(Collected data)
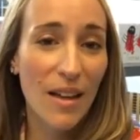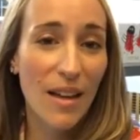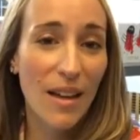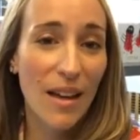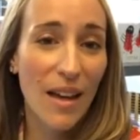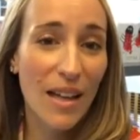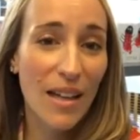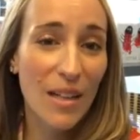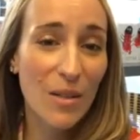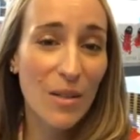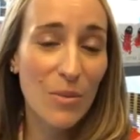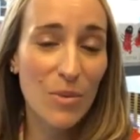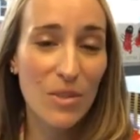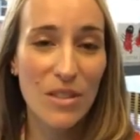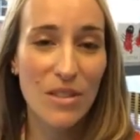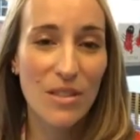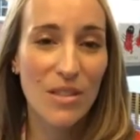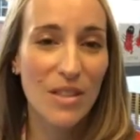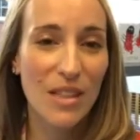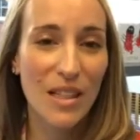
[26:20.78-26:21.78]
And
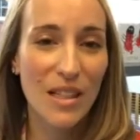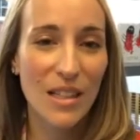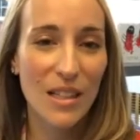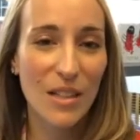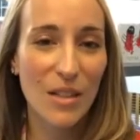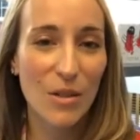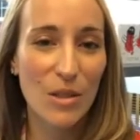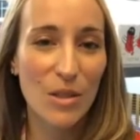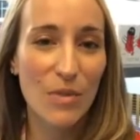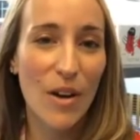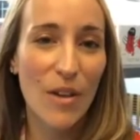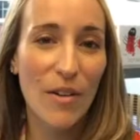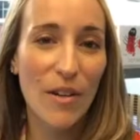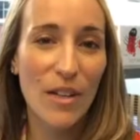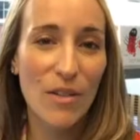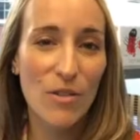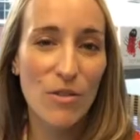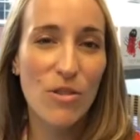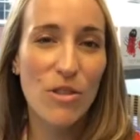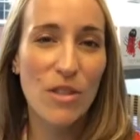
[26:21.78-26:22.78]
you know, it's very
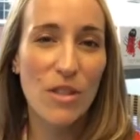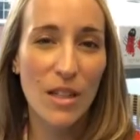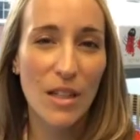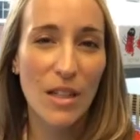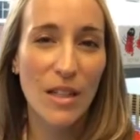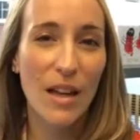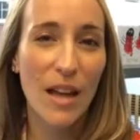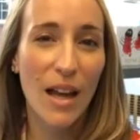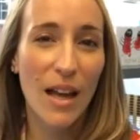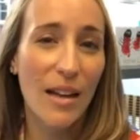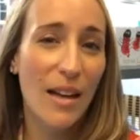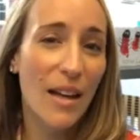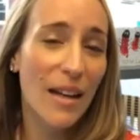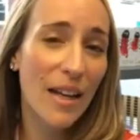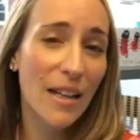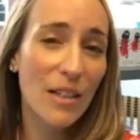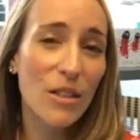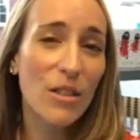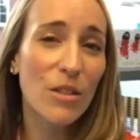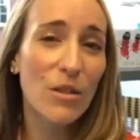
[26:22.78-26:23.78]
interesting. And
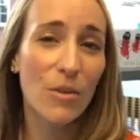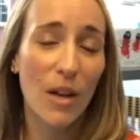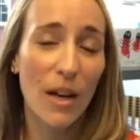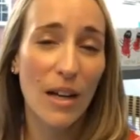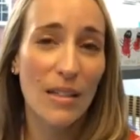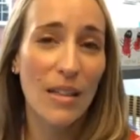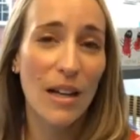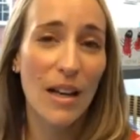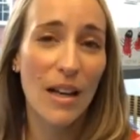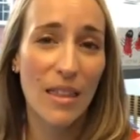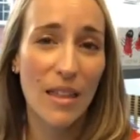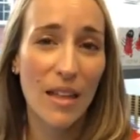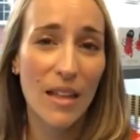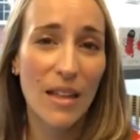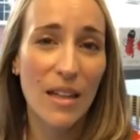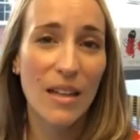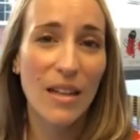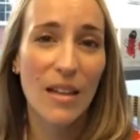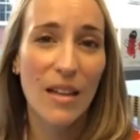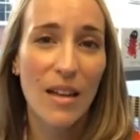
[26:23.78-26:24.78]
I do. I think
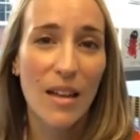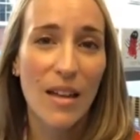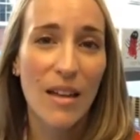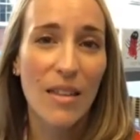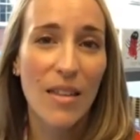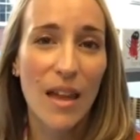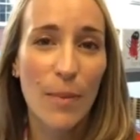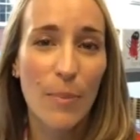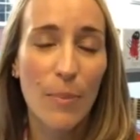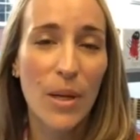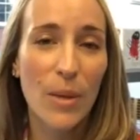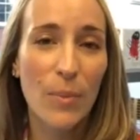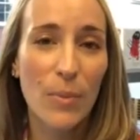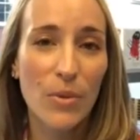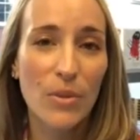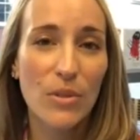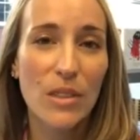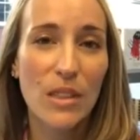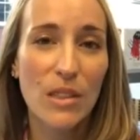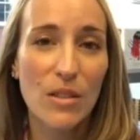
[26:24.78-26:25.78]
that
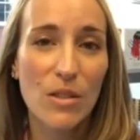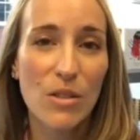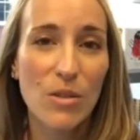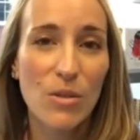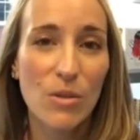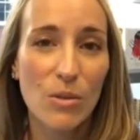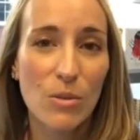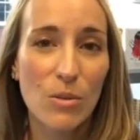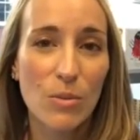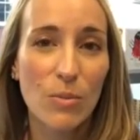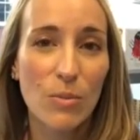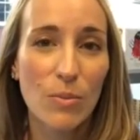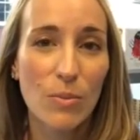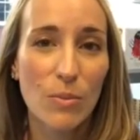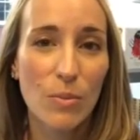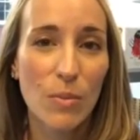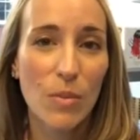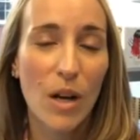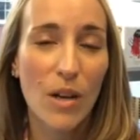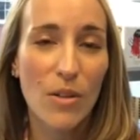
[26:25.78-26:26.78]
people need to
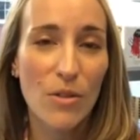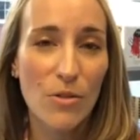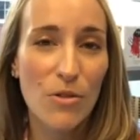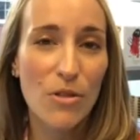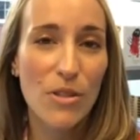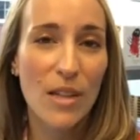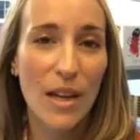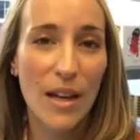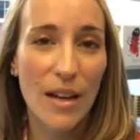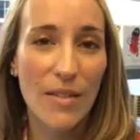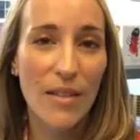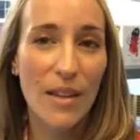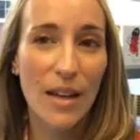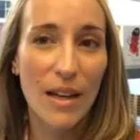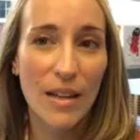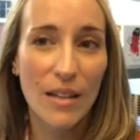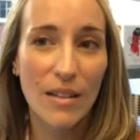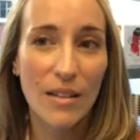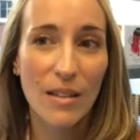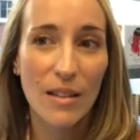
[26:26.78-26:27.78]
understand
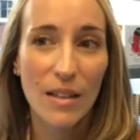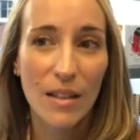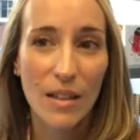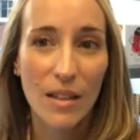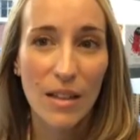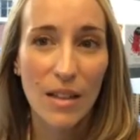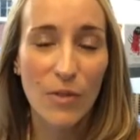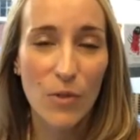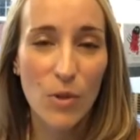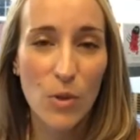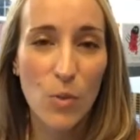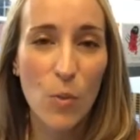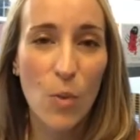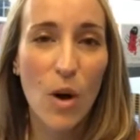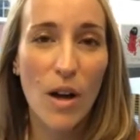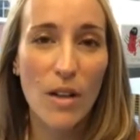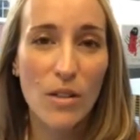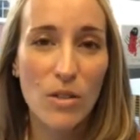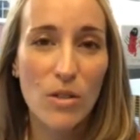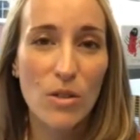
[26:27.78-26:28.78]
that if you
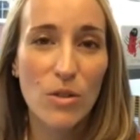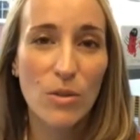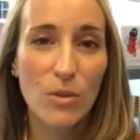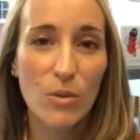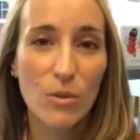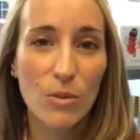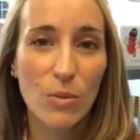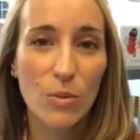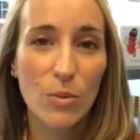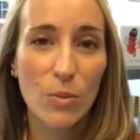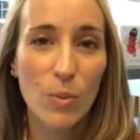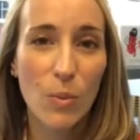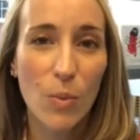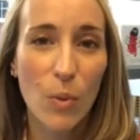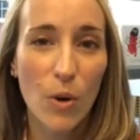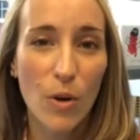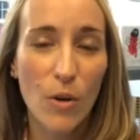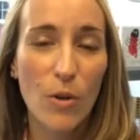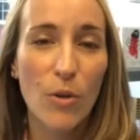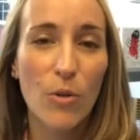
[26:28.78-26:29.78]
want to
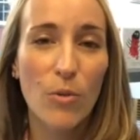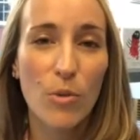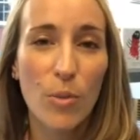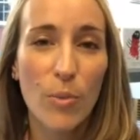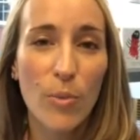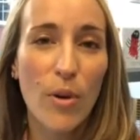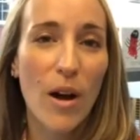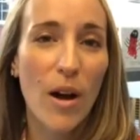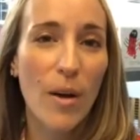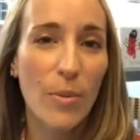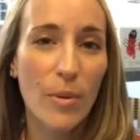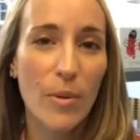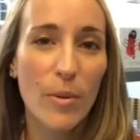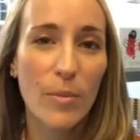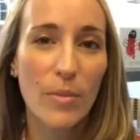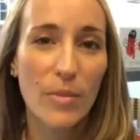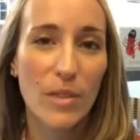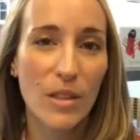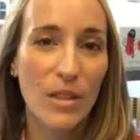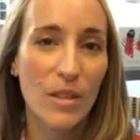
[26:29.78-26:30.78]
work through a
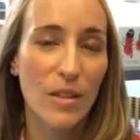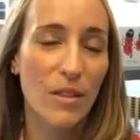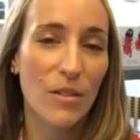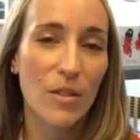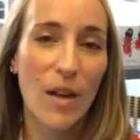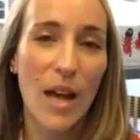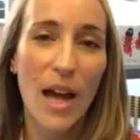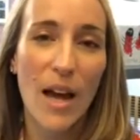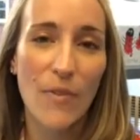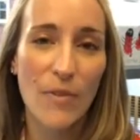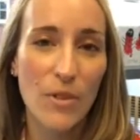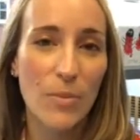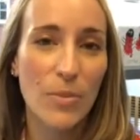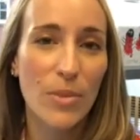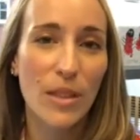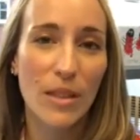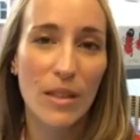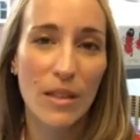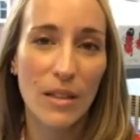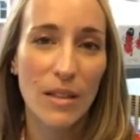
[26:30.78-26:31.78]
problem, you know, you have to
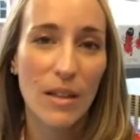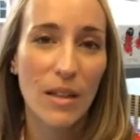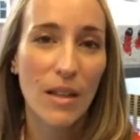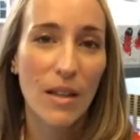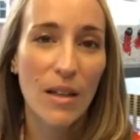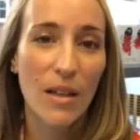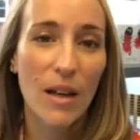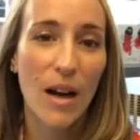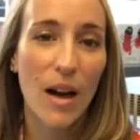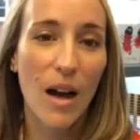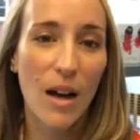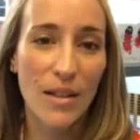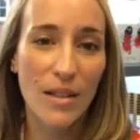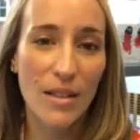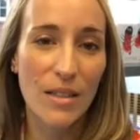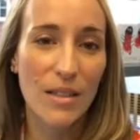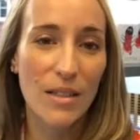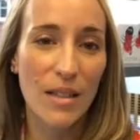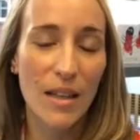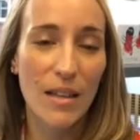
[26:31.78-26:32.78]
be
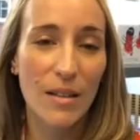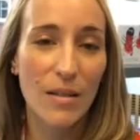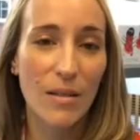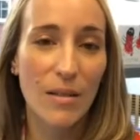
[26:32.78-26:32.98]
honest. And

Required work → Transcribe the whole of the data exactly, minus any pictures.

Answer section →
[26:20.78-26:21.78]
And
[26:21.78-26:22.78]
you know, it's very
[26:22.78-26:23.78]
interesting. And
[26:23.78-26:24.78]
I do. I think
[26:24.78-26:25.78]
that
[26:25.78-26:26.78]
people need to
[26:26.78-26:27.78]
understand
[26:27.78-26:28.78]
that if you
[26:28.78-26:29.78]
want to
[26:29.78-26:30.78]
work through a
[26:30.78-26:31.78]
problem, you know, you have to
[26:31.78-26:32.78]
be
[26:32.78-26:32.98]
honest. And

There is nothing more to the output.